Records supplied START

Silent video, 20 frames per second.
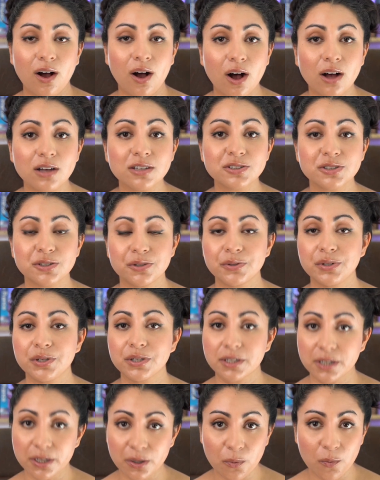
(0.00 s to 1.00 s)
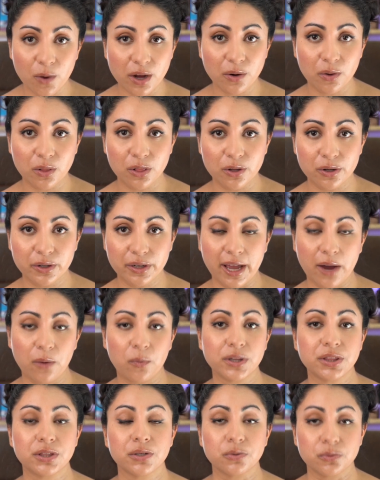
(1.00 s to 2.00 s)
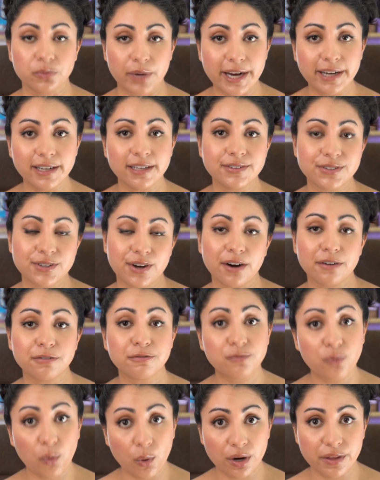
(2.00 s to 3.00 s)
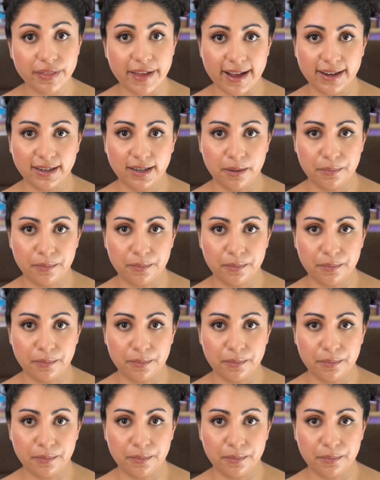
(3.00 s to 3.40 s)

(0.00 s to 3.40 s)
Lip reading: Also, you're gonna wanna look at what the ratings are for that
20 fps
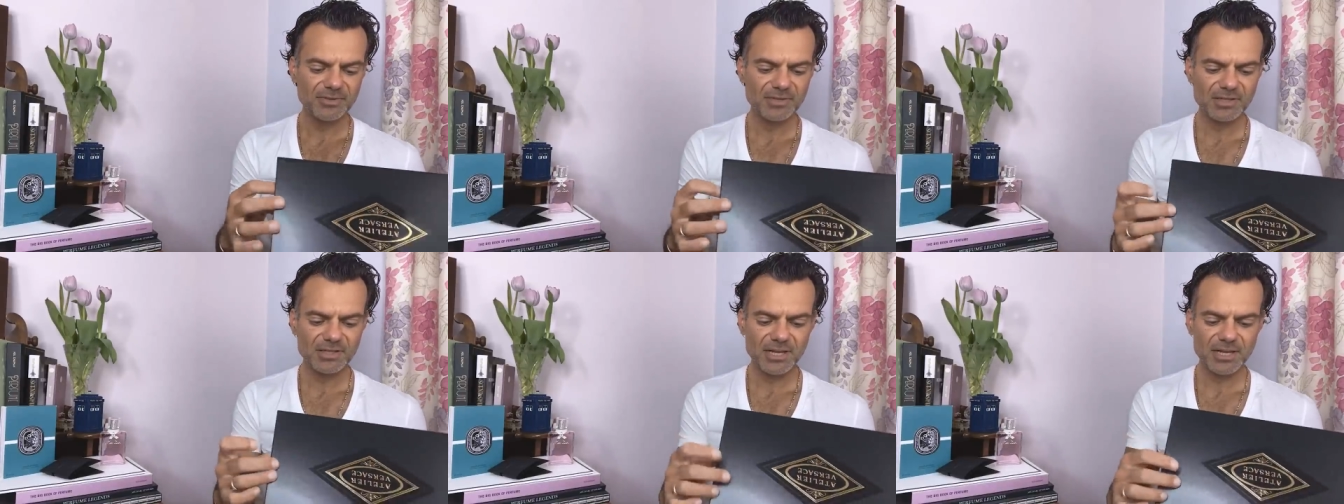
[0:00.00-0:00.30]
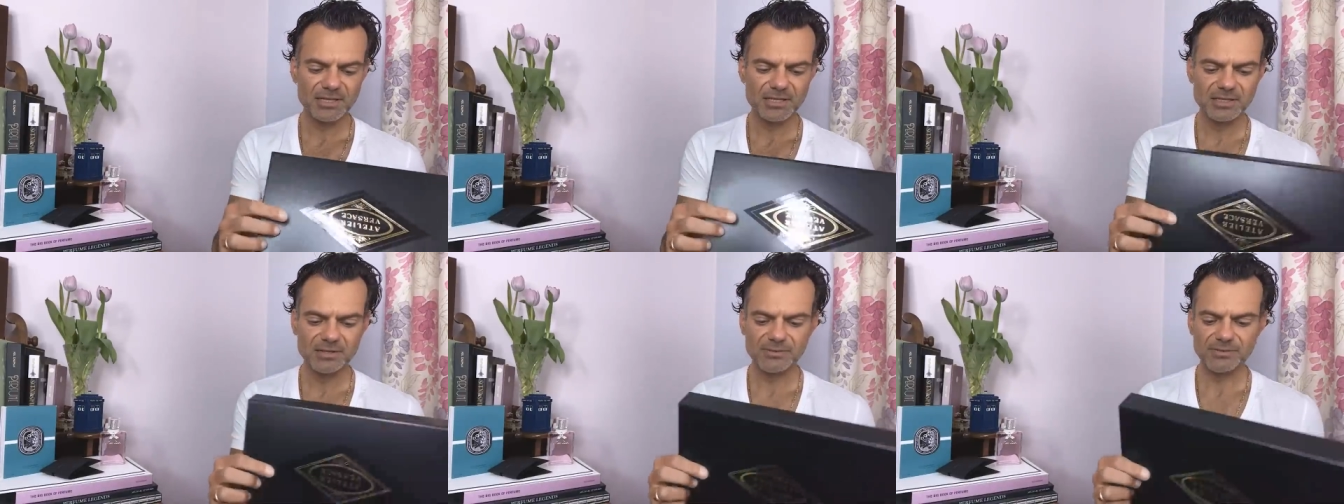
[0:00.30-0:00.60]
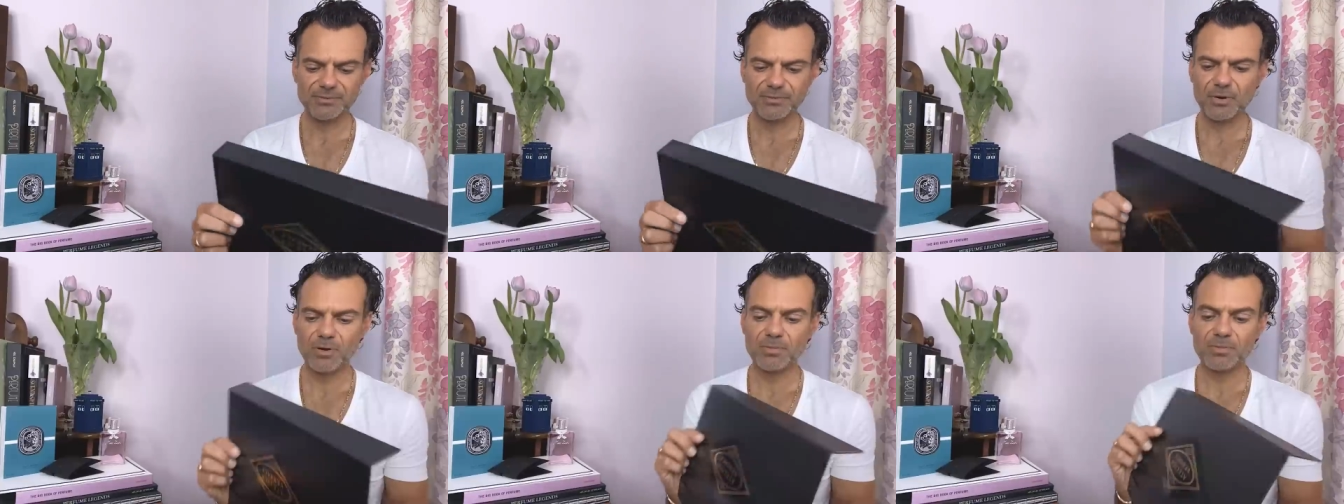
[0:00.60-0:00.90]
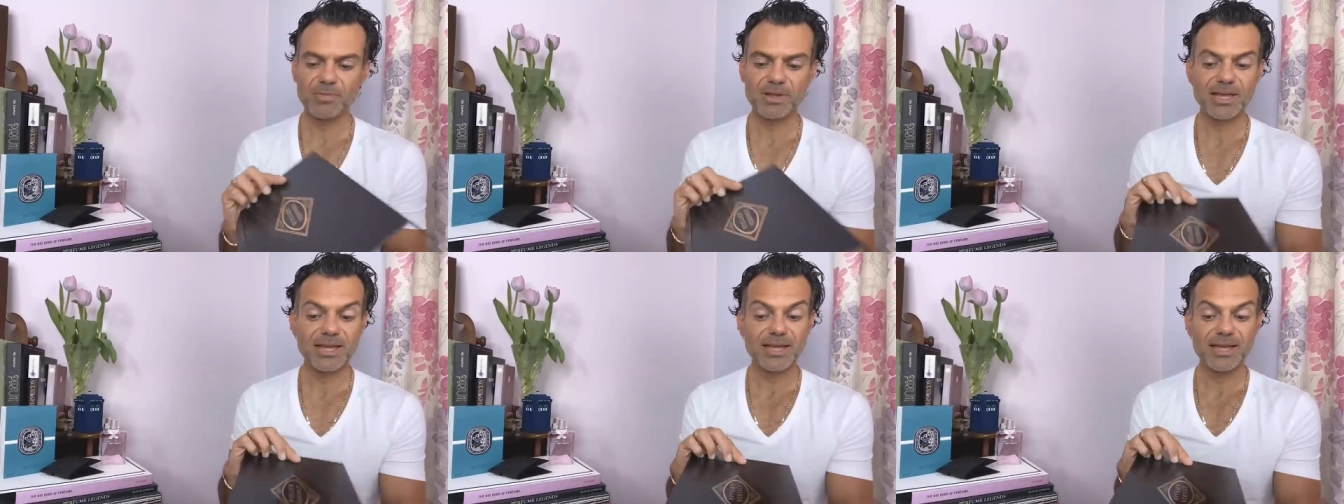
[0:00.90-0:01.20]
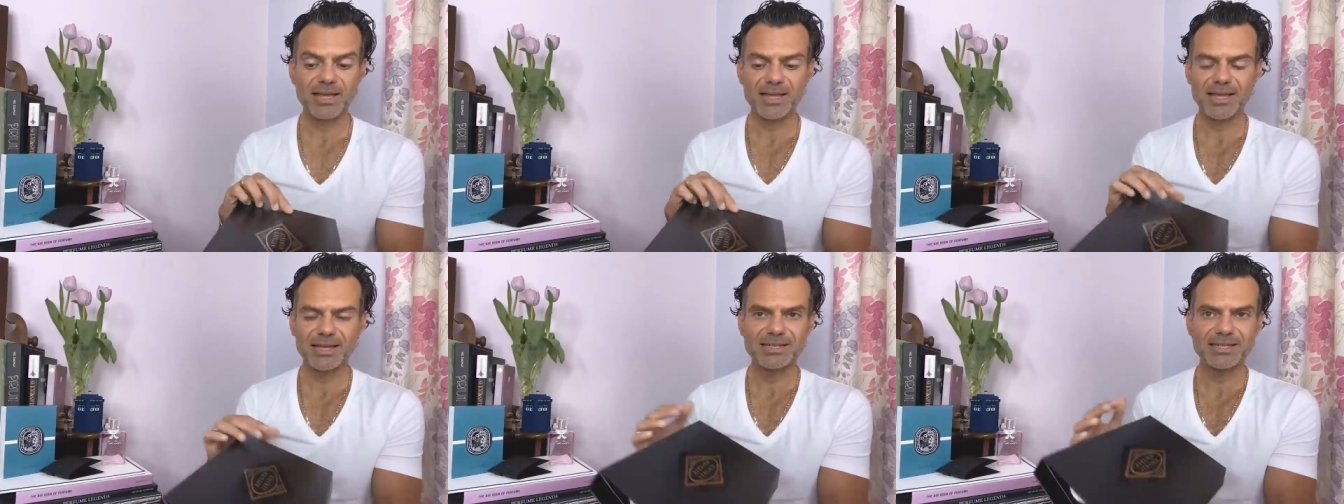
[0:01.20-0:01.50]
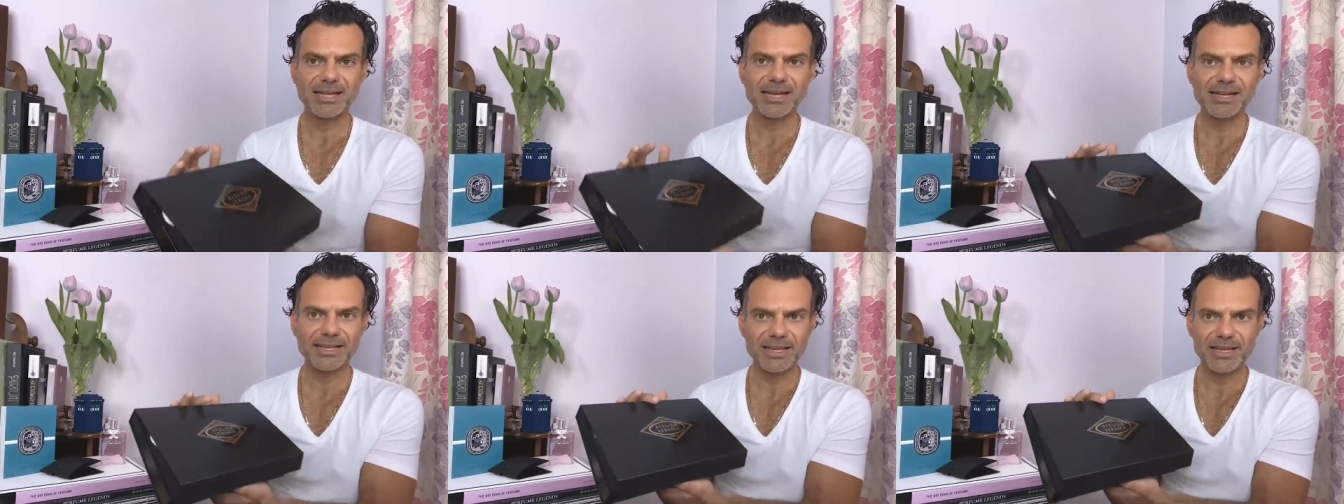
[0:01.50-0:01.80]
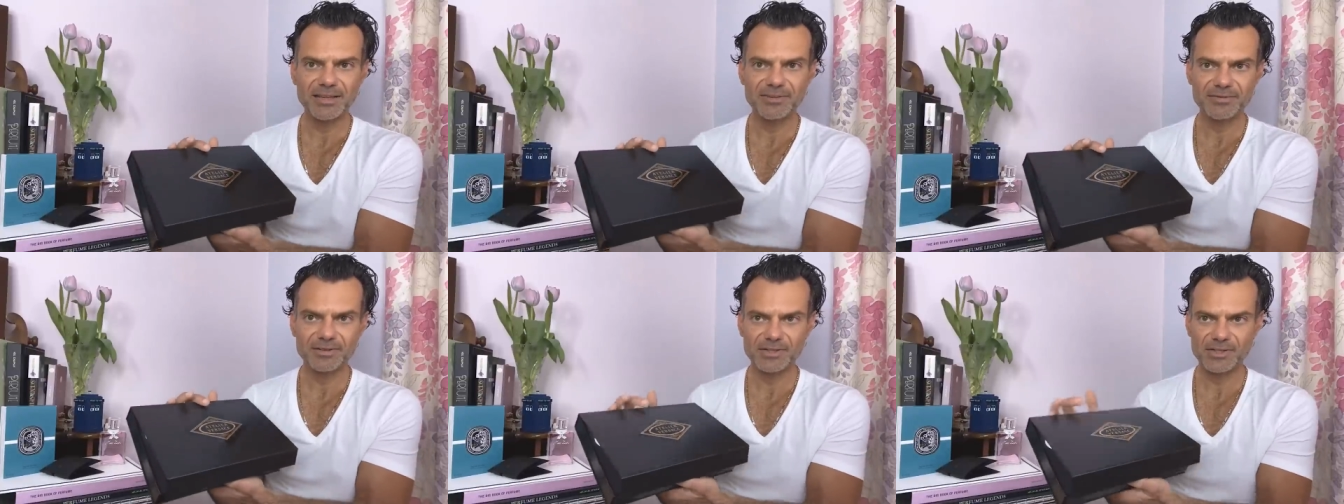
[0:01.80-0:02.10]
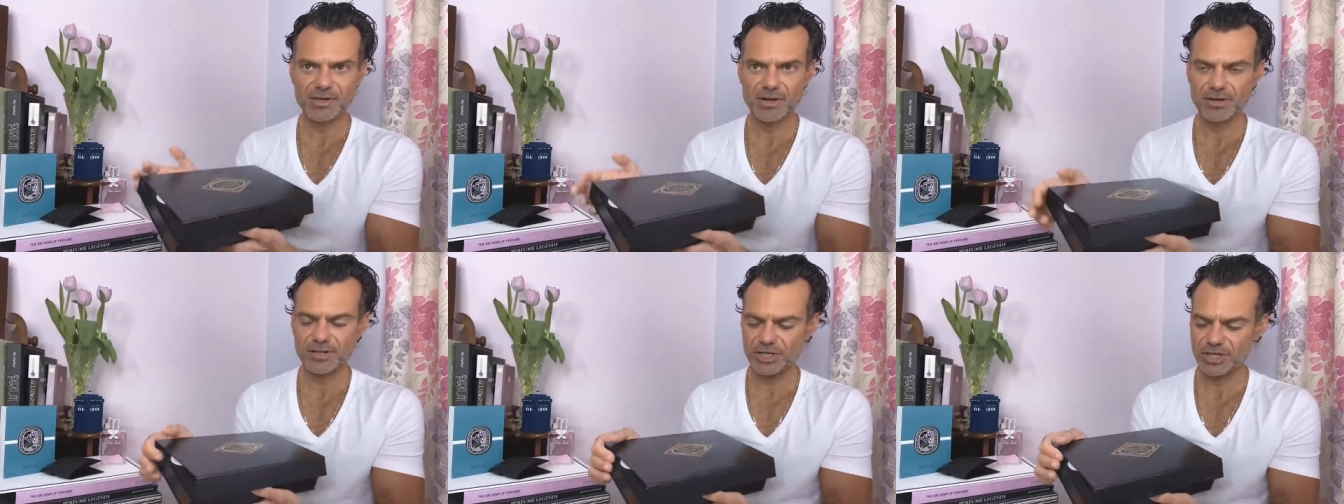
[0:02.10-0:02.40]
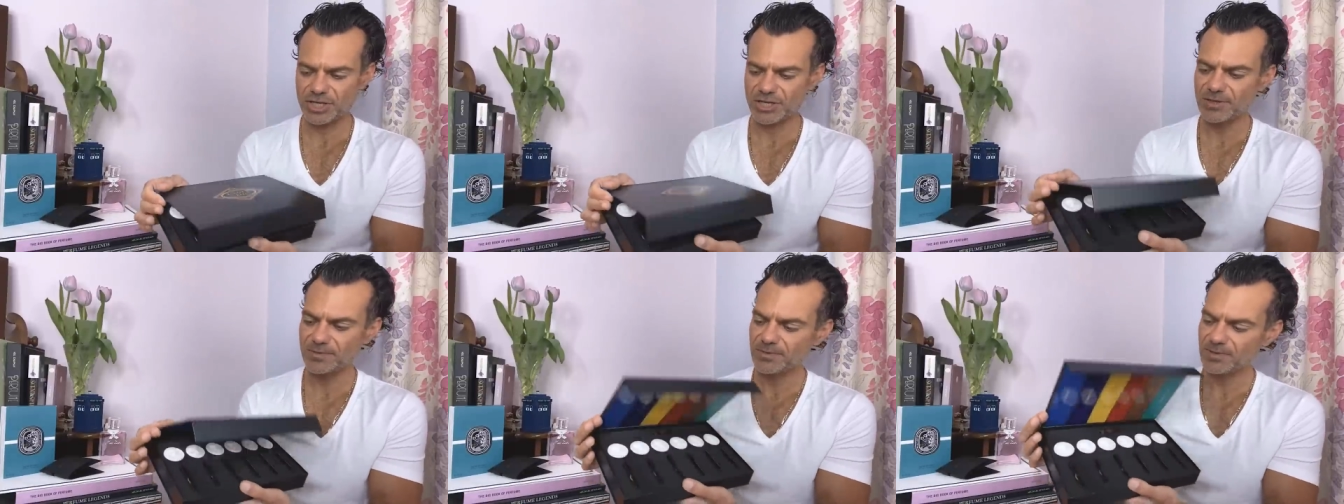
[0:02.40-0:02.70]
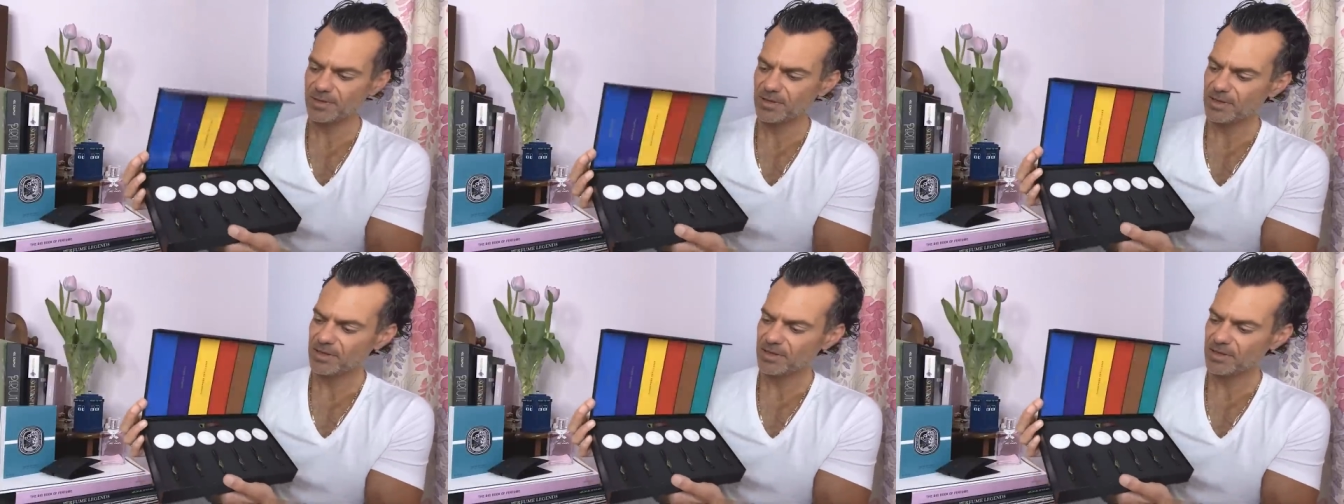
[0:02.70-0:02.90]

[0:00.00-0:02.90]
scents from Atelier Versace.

Records supplied END

Exercise details: Produce an exact copy of each line of data, skipping embedded images.

Answer for the task:
Silent video, 20 frames per second.
(0.00 s to 1.00 s)
(1.00 s to 2.00 s)
(2.00 s to 3.00 s)
(3.00 s to 3.40 s)

(0.00 s to 3.40 s)
Lip reading: Also, you're gonna wanna look at what the ratings are for that
20 fps
[0:00.00-0:00.30]
[0:00.30-0:00.60]
[0:00.60-0:00.90]
[0:00.90-0:01.20]
[0:01.20-0:01.50]
[0:01.50-0:01.80]
[0:01.80-0:02.10]
[0:02.10-0:02.40]
[0:02.40-0:02.70]
[0:02.70-0:02.90]

[0:00.00-0:02.90]
scents from Atelier Versace.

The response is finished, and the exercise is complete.